While you're at it, check up on your sector positioning; X-Ray showcases your own portfolio's sector exposures alongside those of the S&P 500 for benchmarking. Additionally, check your portfolio's allocation to foreign stocks: Not only have they underperformed U.S. stocks for the year to date, but over longer time periods, too.
Step 5: Evaluate your fixed-income exposures.
On the bond side, review your positioning to ensure that your bond portfolio will deliver ballast when you need it. Thus far in 2020, the safest bond funds have held up best, whereas riskier bond-fund types are still clawing their way back from big losses in the first quarter. Of course, yields on high-quality bonds are incredibly low today, but their relative and absolute year-to-date strength demonstrates, yet again, that the most boring, highest-quality bonds will tend to hold up best in market shocks. If you're adjusting your fixed-income portfolio, redeploying money from higher-risk bond segments into lower-risk alternatives will improve your total portfolio's diversification and risk level, even as it's likely to lower the yield. To the extent that you make room for lower-quality bonds, think of them as equity alternatives, not bond substitutes.
Step 6: Check up on your holdings.
In addition to checking up on allocations and suballocations, take a closer look at individual holdings. Scanning Morningstar's qualitative ratings--Morningstar Ratings for stocks and Morningstar Medalist ratings for mutual funds and exchange-traded funds--is a quick way to view a holding's forward-looking prospects in a single data point.
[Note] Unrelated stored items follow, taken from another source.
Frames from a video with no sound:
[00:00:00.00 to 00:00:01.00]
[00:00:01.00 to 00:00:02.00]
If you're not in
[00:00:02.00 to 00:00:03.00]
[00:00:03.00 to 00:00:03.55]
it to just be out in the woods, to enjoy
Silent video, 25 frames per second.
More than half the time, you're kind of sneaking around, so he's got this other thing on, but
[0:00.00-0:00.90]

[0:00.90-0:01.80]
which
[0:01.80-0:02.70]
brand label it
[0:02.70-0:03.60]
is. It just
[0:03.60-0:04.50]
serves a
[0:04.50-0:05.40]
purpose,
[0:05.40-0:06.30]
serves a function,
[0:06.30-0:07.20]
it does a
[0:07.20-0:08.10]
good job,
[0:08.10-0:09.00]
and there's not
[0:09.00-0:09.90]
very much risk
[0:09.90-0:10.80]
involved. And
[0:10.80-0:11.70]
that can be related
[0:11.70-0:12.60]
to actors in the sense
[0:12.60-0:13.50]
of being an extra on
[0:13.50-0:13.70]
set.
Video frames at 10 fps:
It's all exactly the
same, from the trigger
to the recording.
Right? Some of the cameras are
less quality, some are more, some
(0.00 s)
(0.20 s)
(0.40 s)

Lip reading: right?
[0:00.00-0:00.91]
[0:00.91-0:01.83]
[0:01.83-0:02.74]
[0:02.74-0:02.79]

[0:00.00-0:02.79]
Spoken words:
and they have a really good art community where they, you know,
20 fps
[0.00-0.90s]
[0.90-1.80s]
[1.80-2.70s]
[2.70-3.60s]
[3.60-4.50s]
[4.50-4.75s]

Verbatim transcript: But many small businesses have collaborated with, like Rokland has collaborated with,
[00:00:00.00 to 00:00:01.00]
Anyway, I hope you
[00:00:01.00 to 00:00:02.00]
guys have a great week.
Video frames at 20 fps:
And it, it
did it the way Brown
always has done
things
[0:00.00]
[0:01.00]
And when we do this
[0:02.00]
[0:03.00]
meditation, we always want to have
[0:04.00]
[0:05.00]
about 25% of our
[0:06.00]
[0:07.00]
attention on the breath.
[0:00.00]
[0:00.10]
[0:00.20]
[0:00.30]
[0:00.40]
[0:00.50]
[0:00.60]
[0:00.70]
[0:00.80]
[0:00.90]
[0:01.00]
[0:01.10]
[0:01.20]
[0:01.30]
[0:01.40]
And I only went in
If you're conducting your own due diligence, be on alert for red flags at the holdings level. For funds, red flags include manager and strategy changes, persistent underperformance relative to cheap index funds, and dramatically heavy stock or sector bets. For stocks, red flags include high valuations and negative moat trends.
Step 7: Make changes judiciously.
Whether you act on any of the conclusions you drew from your fact-finding in Steps 1-6 depends on a couple of factors--the type and severity of the issue, as well as your life stage and situation and the parameters you've laid out in your investment policy statement. (If you don't have an IPS, you can use a template to create one.)
If you're many years from retirement, tend to be unruffled by market volatility, and your portfolio has 90% in stocks even as many asset-allocation benchmarks suggest 80% or 85% for people at your age, repositioning your long-term portfolio probably isn't urgent. But if you do decide to make changes, be sure to take tax and transaction costs into account. Focus any selling in your tax-sheltered accounts, where you won't incur tax costs to do so, and you can usually skirt transaction costs, too.
Making changes can be more pressing if you're getting close to or in retirement, especially if your portfolio is too aggressively positioned and you don't have enough in safe assets to tide you through sustained weakness in the stock market. In that case, it's wise to think about redeploying some of your enlarged equity portfolio into cash and bonds.